Add table changes constructor #505

OussamaSaoudi-db · 2024-11-18T23:33:00Z

What changes are proposed in this pull request?

This PR introduces the TableChanges struct which represents a Change Data Feed scan. TableChanges is constructed from a Table, and performs 2 protocol and metadata scans.

The first is a P&M scan from start version, and ensures that CDF is enabled at the beginning version.
The second P&M scan is for the end version. This one is used to extract the schema at the end version and ensure that the final version has CDF enabled.

I also add the logic for converting the end version's schema into the cdf schema.

Note that the behaviour to fail early in table changes constructor aligns with spark's behaviour. Only the CDF range is returned in spark's error. No specific commit version that causes the failure is provided.

How was this change tested?

Ensure that TableChanges::try_new checks the start and end version
Ensure that the schema at the start and end versions are the same
Ensure that the table_changes.schema() method returns the CDF schema.

codecov · 2024-11-19T00:20:20Z

Codecov Report

Attention: Patch coverage is 87.05036% with 18 lines in your changes missing coverage. Please review.

Project coverage is 80.31%. Comparing base (e450c05) to head (96a4b71).
Report is 1 commits behind head on main.

Files with missing lines	Patch %	Lines
kernel/src/table_changes/mod.rs	86.06%	12 Missing and 5 partials ⚠️
ffi/src/lib.rs	0.00%	1 Missing ⚠️

Additional details and impacted files

@@            Coverage Diff             @@
##             main     #505      +/-   ##
==========================================
+ Coverage   80.24%   80.31%   +0.06%     
==========================================
  Files          61       62       +1     
  Lines       13402    13541     +139     
  Branches    13402    13541     +139     
==========================================
+ Hits        10755    10876     +121     
- Misses       2093     2106      +13     
- Partials      554      559       +5

☔ View full report in Codecov by Sentry.
📢 Have feedback on the report? Share it here.

🚨 Try these New Features:

Flaky Tests Detection - Detect and resolve failed and flaky tests

nicklan · 2024-11-19T00:41:25Z

kernel/src/table.rs

+    pub fn table_changes(
+        &self,
+        engine: &dyn Engine,
+        start_version: Version,


why not impl Into<Version>?

I hadn't considered that. Tho this change seems to cause issues:

154 | let table_changes_res = table.table_changes(engine.as_ref(), 3, 4); | ------------- ^ the trait `From<i32>` is not implemented for `u64`, which is required by `{integer}: Into<u64>

Integers are treated as i32 by default, and i32 can't be converted into u64. By using just start_version: Version, seems that the compiler treats it as a u64 from the get go.

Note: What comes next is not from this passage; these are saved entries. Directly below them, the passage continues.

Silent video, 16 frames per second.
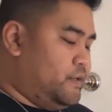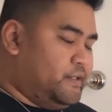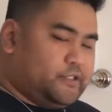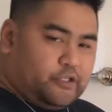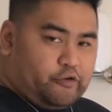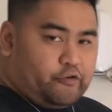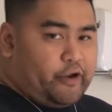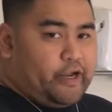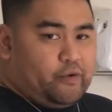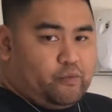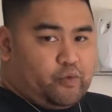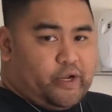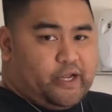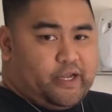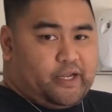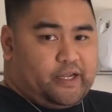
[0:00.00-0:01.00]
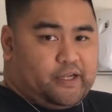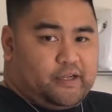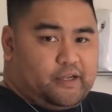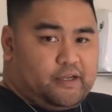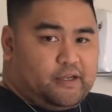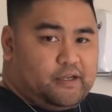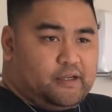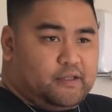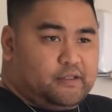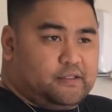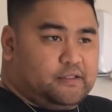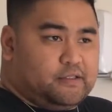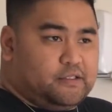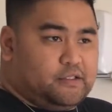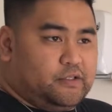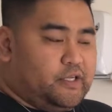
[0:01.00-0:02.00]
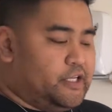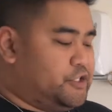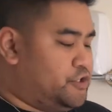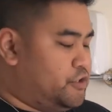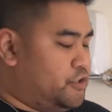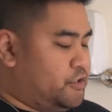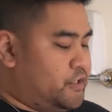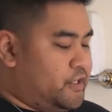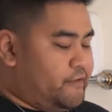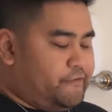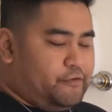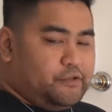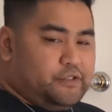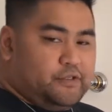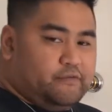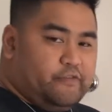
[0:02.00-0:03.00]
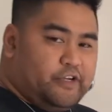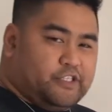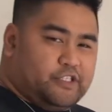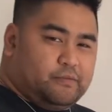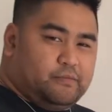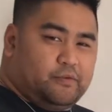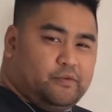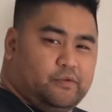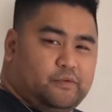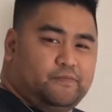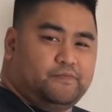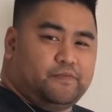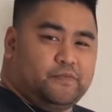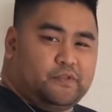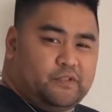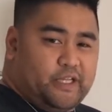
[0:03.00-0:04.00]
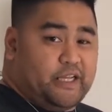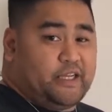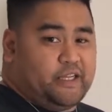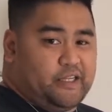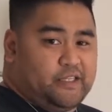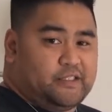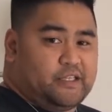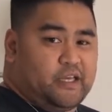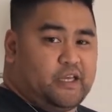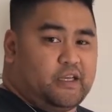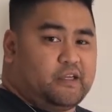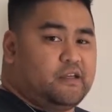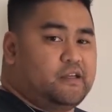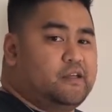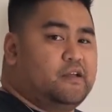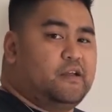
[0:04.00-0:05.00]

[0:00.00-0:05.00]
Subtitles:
It's a great way to get your fruits and vegetable daily intake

Out of curiosity, what situation would produce an Into<Version> that is not already Version, that we need the fancy arg passing?

Yeah, maybe my question should actually have been, "why not Option<Version> for end_version"? When do we need the into there? I just erred on the side of flexibility

Oh using end_version: impl Into<Option<Version>> lets us pass in either Version or Option<Version> to the function. This is a trick I learned from @scovich
So the following are legal:
table.table_changes(engine.as_ref(), 3, 4);
table.table_changes(engine.as_ref(), Some(3), 4);
table.table_changes(engine.as_ref(), None, 4);

Ahh cool, that's nice. Sorry for the long aside :)

nicklan · 2024-11-19T00:43:38Z

kernel/src/table_changes/mod.rs

+                .get(ENABLE_CDF_FLAG)
+                .is_some_and(|val| val == "true")
+        };
+        if !is_cdf_enabled(&start_snapshot) {


I think we need to check at every point along the way, not just start and end.

True, we could leave that till later. I was hoping to do some checking at this stage since we can catch that error earlier. Should I just remove this check?

No I think this is okay, as long as we somehow check at each point. I think if it's cheap to error early we should

No extra cost since we needed to get both snapshots anyway.

can we add comments here for clarity? (e.g. "we check start/end to fail early if needed but at each point yielding CDF batches we do schema compat check" or something like that)

added comments addressing enable cdf flag, schema, and protocol.

nicklan · 2024-11-19T00:45:06Z

kernel/src/table.rs

+    /// Create a [`TableChanges`] to get a change data feed for the table between `start_version`,
+    /// and `end_version`. If no `end_version` is supplied, the latest version will be used as the
+    /// `end_version`.
+    pub fn table_changes(


Don't we need to be able to specify:

A schema? Does CDF always return the full table schema?

A predicate? Can't you get a CDF with a predicate?

This is usually done in the Scan Builder. The plan is to specify the schema and predicate when building a TableChangesScan.

and i suppose there are no optimizations to be done here with that information? If yes we likely would want to propagate that information here?

since this is the main 'entrypoint' API for users to interact with reading CDF can we add some docs on semantics and ideally examples too? important things to call out: (1) require that CDF is enabled for the whole range, (2) require the same schema for the whole range (for now!), (3) how do i scan this thing?

(i'm probably forgetting other bits of semantics so don't take the above as exhaustive)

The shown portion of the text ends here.